Barring a sudden change of mind by the Sunnis, the stage is set for a bitter political battle ahead of the referendum when the bloodshed in Iraq is increasingly acquiring a sectarian character. Even the optimists who still describe the violence as an insurgency might be forced to acknowledge that Iraq is in the grip of civil war.
The apparent derailing of the Iraqi constitution is a severe blow to George Bush, who urged a senior Shia leader last week not to push the Sunnis to the brink. With nearly 80 per cent of the population, the Shias and their Kurdish allies are gambling that the draft would win approval in the referendum. But if two-thirds of voters in any three of the 18 provinces reject the constitution, it will be defeated.
Sunnis form a majority in at least four provinces, and clerics already have urged them to vote "no" if the draft does not serve Sunni interests.
The US freed more than 1,000 prisoners from the notorious Abu Ghraib prison yesterday in an effort to placate Sunnis, who are responsible for the bulk of attacks on American and Iraqi forces. But the setback over the constitution will step up pressure on Mr Bush from the US public, which increasingly wants a clear path out of Iraq.
Rival demonstrators were yesterday converging on Crawford, near the President's Texas ranch. Cindy Sheehan, mother of a dead US soldier, has set up camp outside the ranch and become a symbol for opposition to the war. Thousands of supporters were due to join her, while a pro-Bush roadshow was holding a rally nearby.
Two polls published last week suggested that Mr Bush's job approval rating is now at its lowest point since he began the presidency. A Harris poll put Mr Bush's rating at 40 per cent and suggested 58 per cent of the US public had a negative opinion of the President's performance.
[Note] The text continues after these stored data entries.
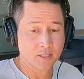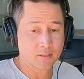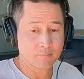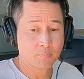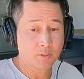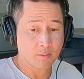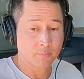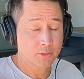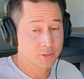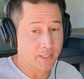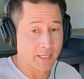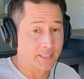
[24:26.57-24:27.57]
plumbers
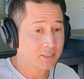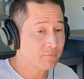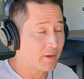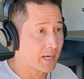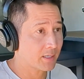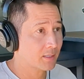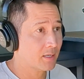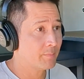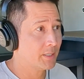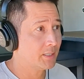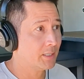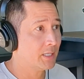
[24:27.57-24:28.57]
to HVAC. I
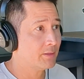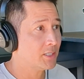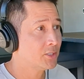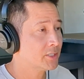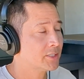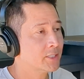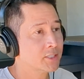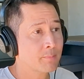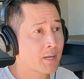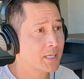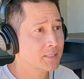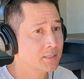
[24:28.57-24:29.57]
mean, and they just
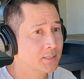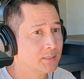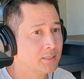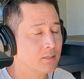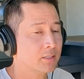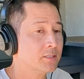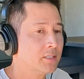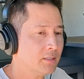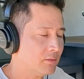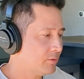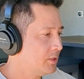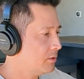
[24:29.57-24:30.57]
systemize it, because,
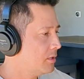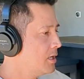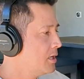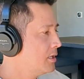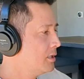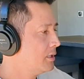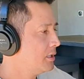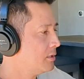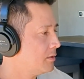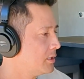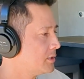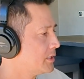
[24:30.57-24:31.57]

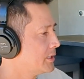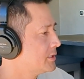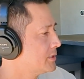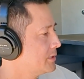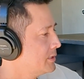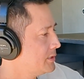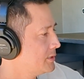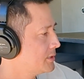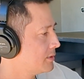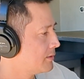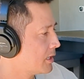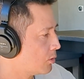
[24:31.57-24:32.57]
it
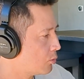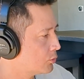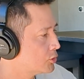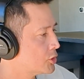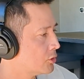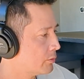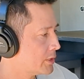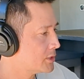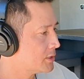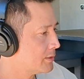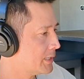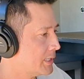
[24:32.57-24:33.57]
sees that older
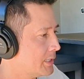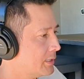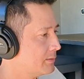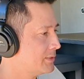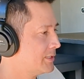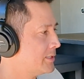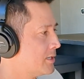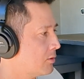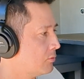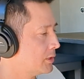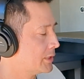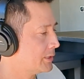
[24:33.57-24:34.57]
generation that did not
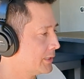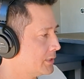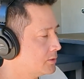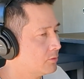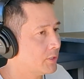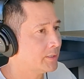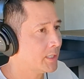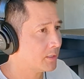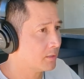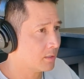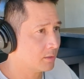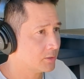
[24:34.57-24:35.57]
really lean into the
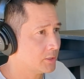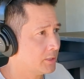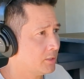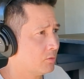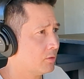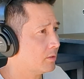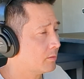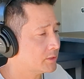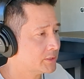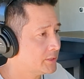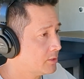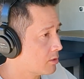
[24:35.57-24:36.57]
technology or a
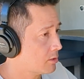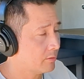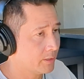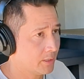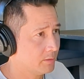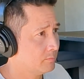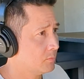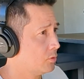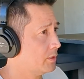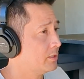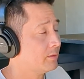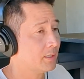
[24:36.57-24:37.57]
CRM or
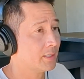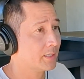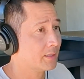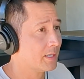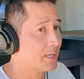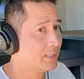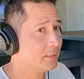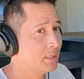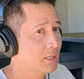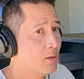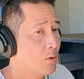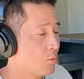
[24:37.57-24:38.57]
anything like that,
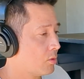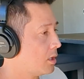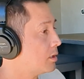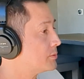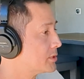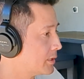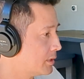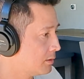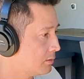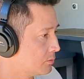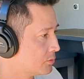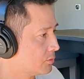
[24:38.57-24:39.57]
or
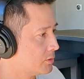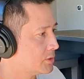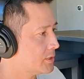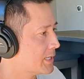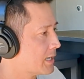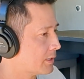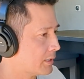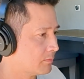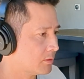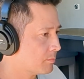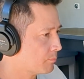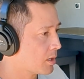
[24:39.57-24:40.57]
upsells, or just how to
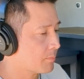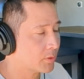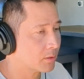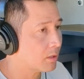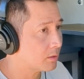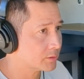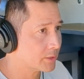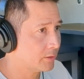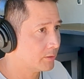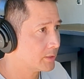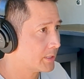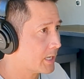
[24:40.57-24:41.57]
proper call
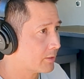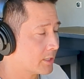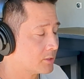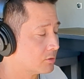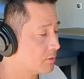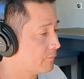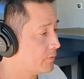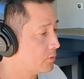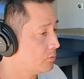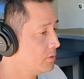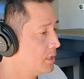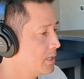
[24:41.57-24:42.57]
centers and how to answer the
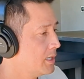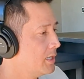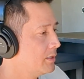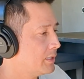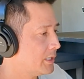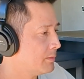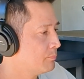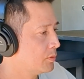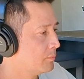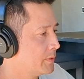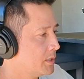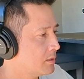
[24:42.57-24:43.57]
phone. They
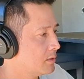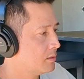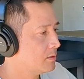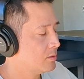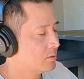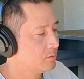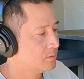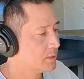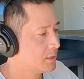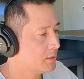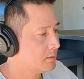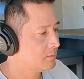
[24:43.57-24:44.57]
implement those
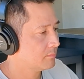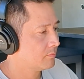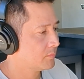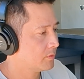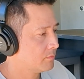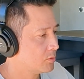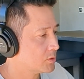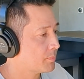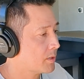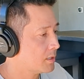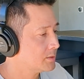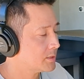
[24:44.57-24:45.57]

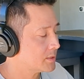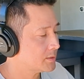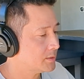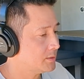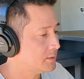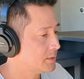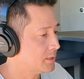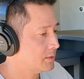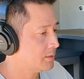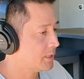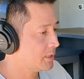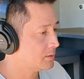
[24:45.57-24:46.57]
processes
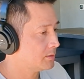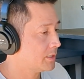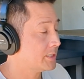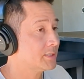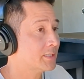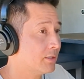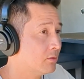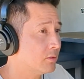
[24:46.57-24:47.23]
and scale the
His approval rating in June was 45 per cent.
A poll for the American Research Group put his approval rating at just 36 per cent. Fifty-nine per cent of the people polled said the country was "seriously off on the wrong track".
In an effort to shift public perceptions, Mr Bush last week gave three speeches in as many days, vowing that America would not be pulling out of Iraq. "As long as I'm the President, we will stay, we will fight and we will win the war on terror," he said.
But experts say the situation in Iraq, where the number of US troops killed stands at a little under 1,800 and where tens of thousands of Iraqi civilians have lost their lives, is clearly not helping Mr Bush's numbers. Such poor polling is putting pressure on Mr Bush's officials in Iraq to try and obtain something that can be presented as "progress".
"I'd say 40 per cent of the opposition to Mr Bush is based on rising [petrol] prices. Americans are very unhappy about this. But the other 60 per cent is Iraq. People are very disillusioned," said Larry Sabato, professor of politics at the University of Virginia.
John Pike, director of the military research group GlobalSecurity.Org, said the monthly average for US troops being killed stood at around 75, a figure that had not moved.